Founded in 2012, EPIGEX is a start-up that develops and commercialises innovative tools for the study of epigenetic diseases such as cancer, inflammation and autoimmune diseases. EPIGEX offers:
- innovative tools for the research and screening of new therapeutic molecules ;
- a new technology for mapping altered protein interactions in epigenetic diseases ;
- new tumour markers capable of detecting the first signs of the disease, at a time when the prognosis is positive.
Founded in 2015, RiboStruct is developing a generic treatment for all genetic diseases when they are caused by a particular type of mutation, nonsense mutations (approx. 10-15 of the cases) by targeting the human ribosome thanks to the unique know-how in ribosome crystallography developed by Marat Yusupov and Gulnara Yusupova at the IGBMC. This new therapeutic approach, trans-reading, is applicable regardless of the gene concerned, unlike gene therapies which each target a specific gene.

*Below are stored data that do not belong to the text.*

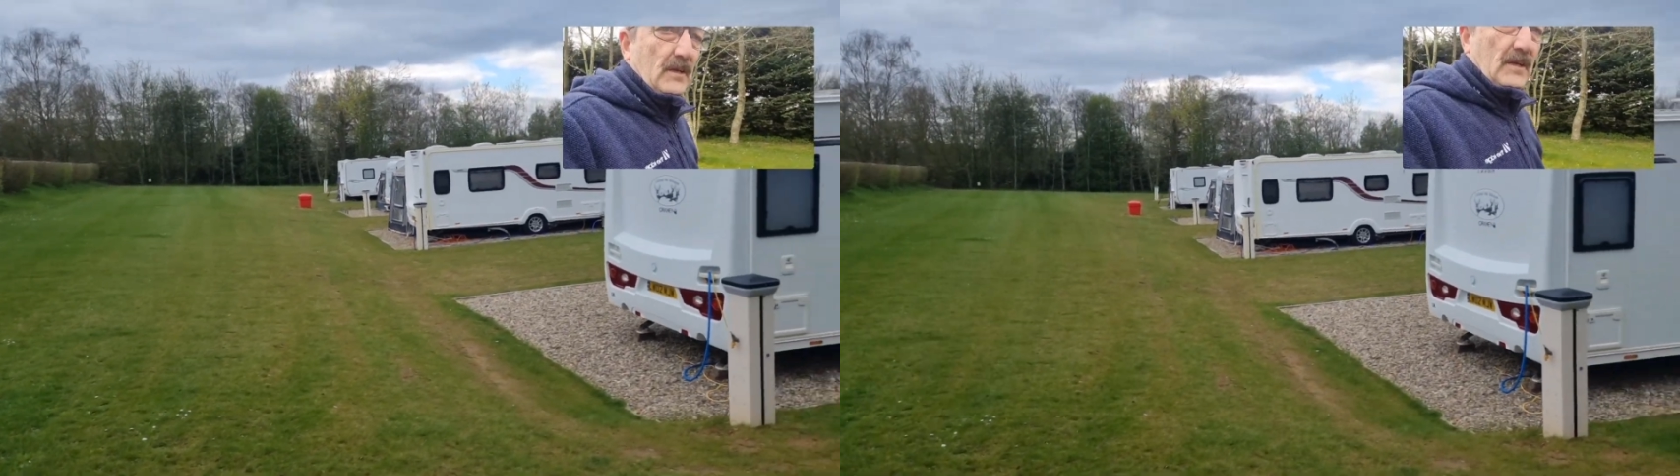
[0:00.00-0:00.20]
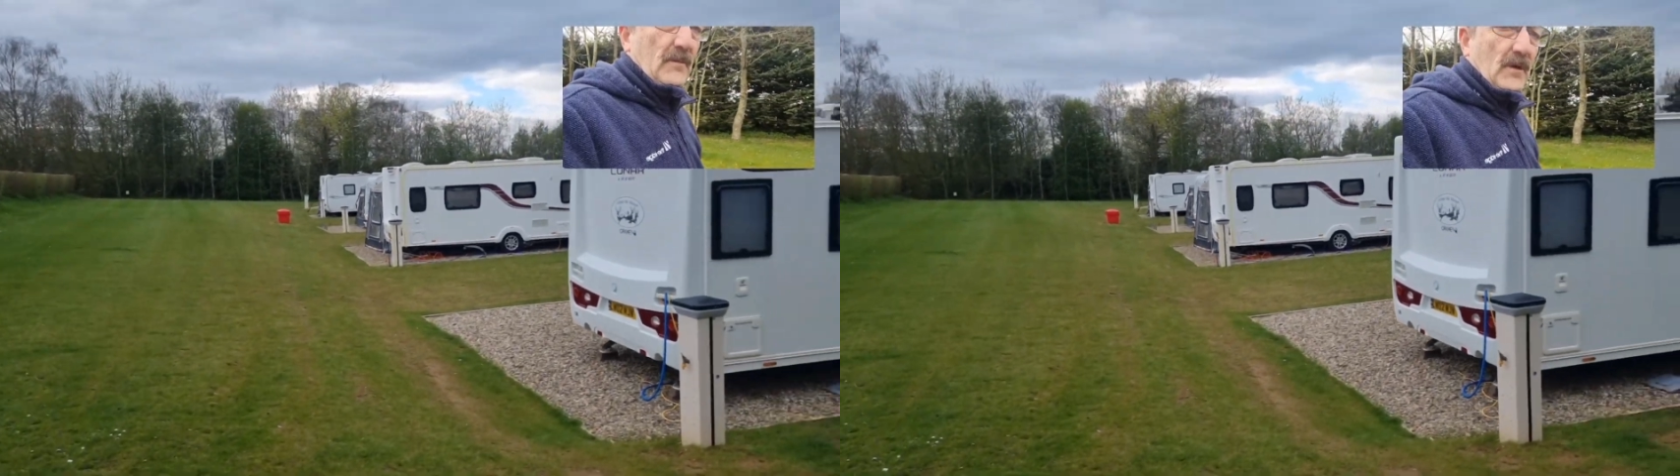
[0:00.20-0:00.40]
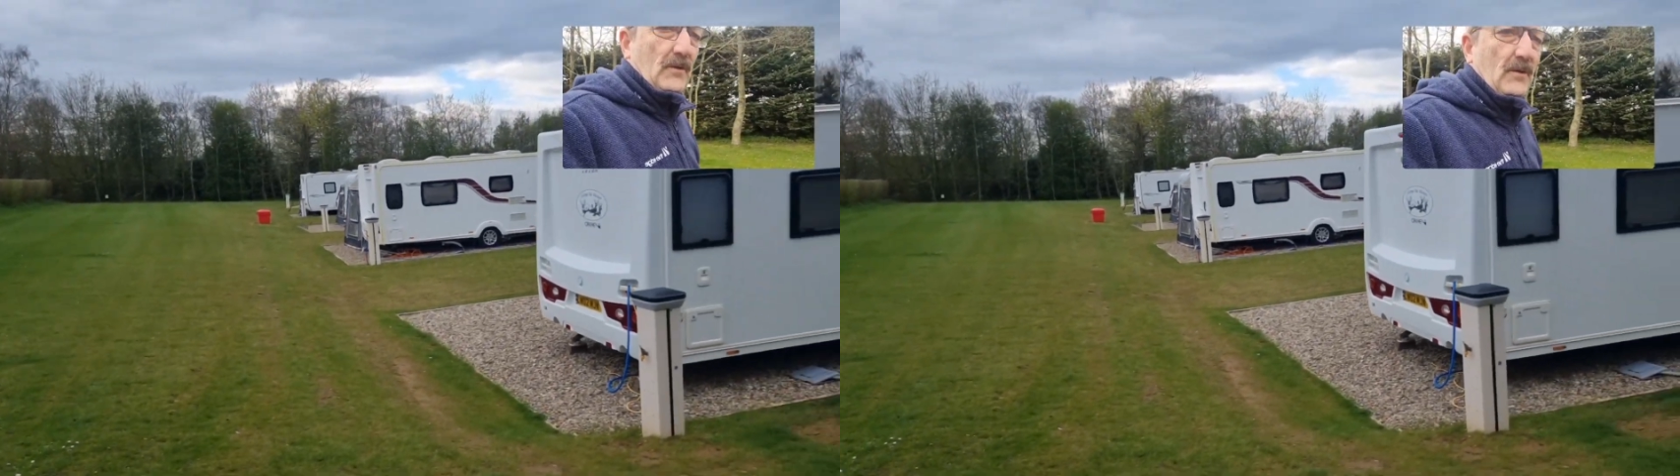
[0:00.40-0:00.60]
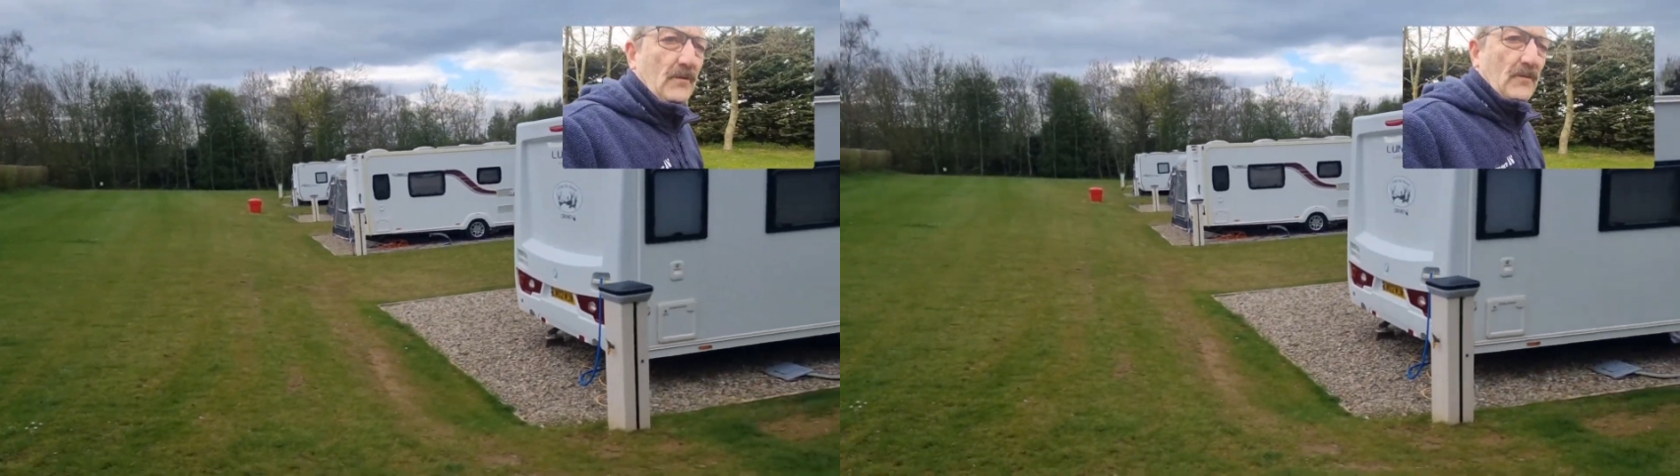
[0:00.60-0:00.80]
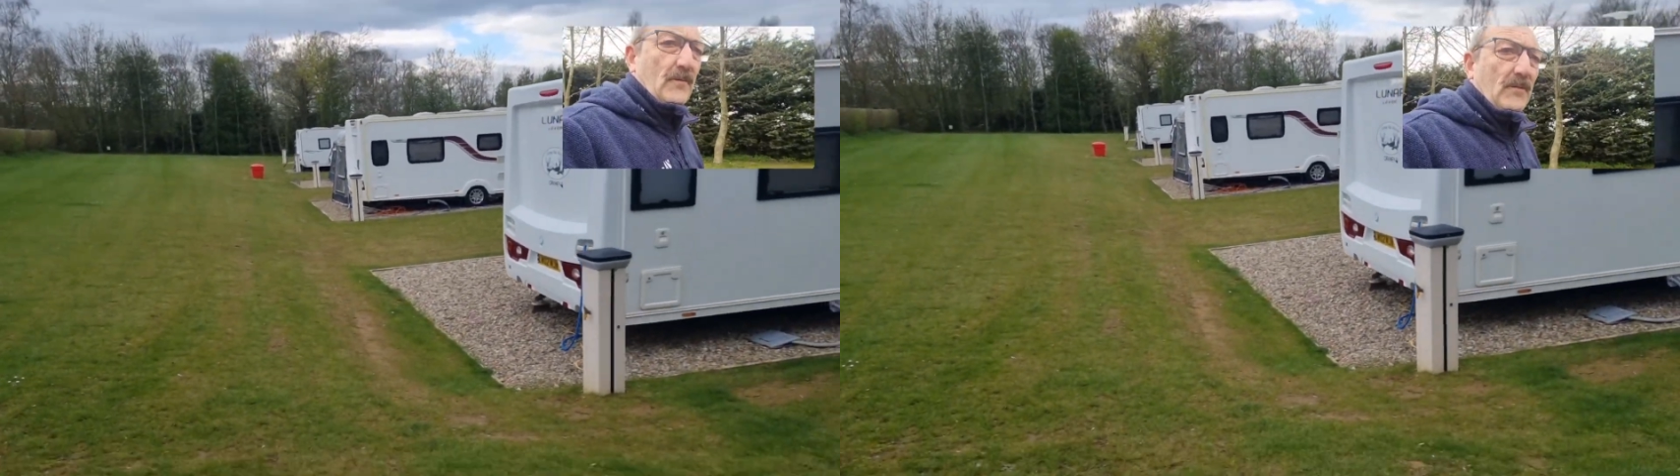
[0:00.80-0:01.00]
email
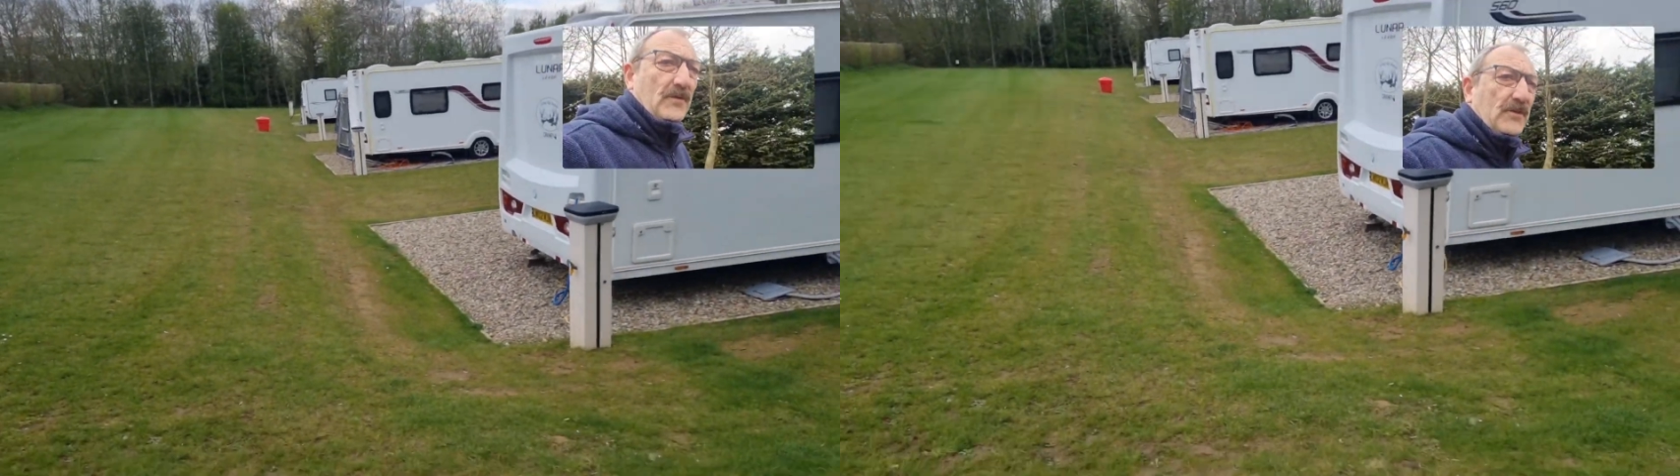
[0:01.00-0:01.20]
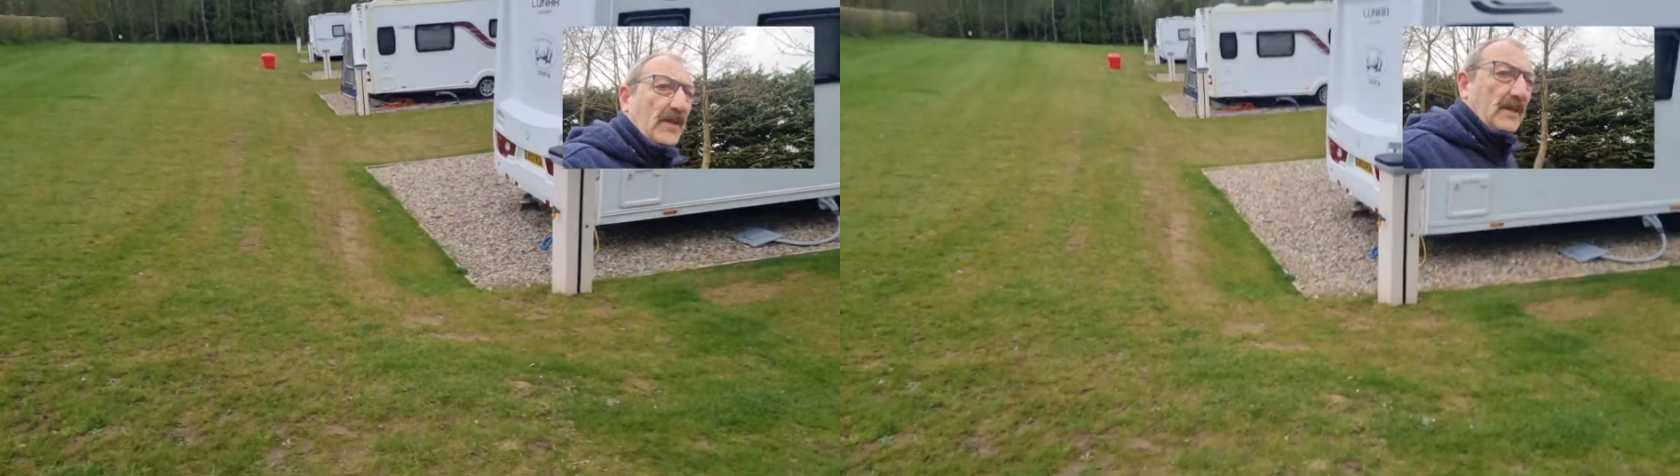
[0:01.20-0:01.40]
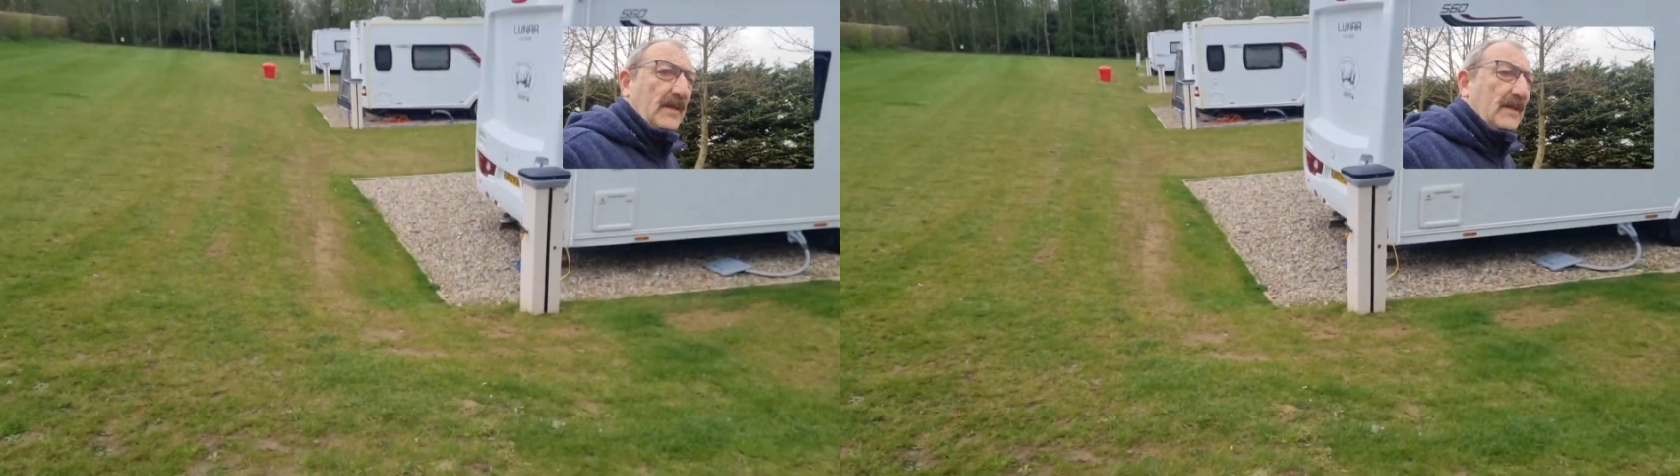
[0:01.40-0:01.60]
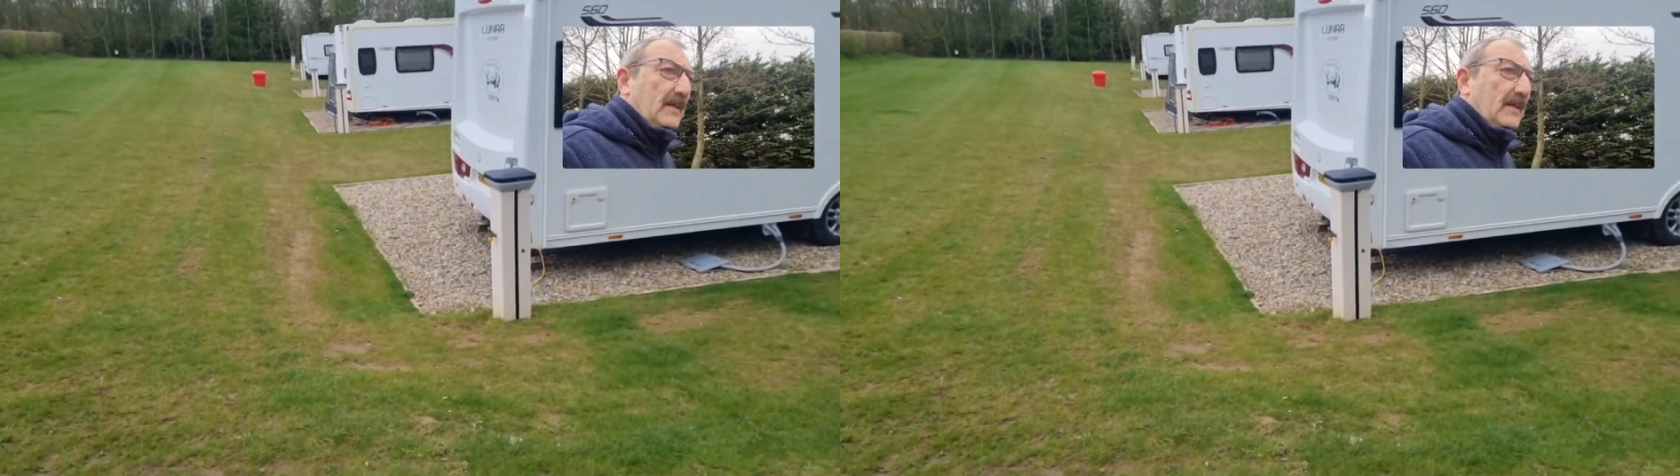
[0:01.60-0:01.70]
from the site,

Ccreated in 2014 by Marc-André Delsuc and Bruno Kieffer, CASC4DE is a company specialized in the development of analytical methods along with software and data engineering. Its aim is to develop innovative solutions to tackle the challenges of managing and processing large set of analytical data. They also offers services to answer analytical client’s issues. It proposes multi-analytic approaches with access to advanced Nuclear Magnetic Resonance (19F fluorine, 2D, 3D NMR) or Mass Spectrometry (FTICR MS, 2D FTMS).
Created in 2015, this project is led by Jocelyn Laporte, head of the "Physiopathology of neuromuscular diseases" team at the IGBMC. The Dynacure project focuses on the development of a therapeutic strategy for Centronuclear Myopathies (CNM), a group of serious and very rare myopathies for which no therapy exists today.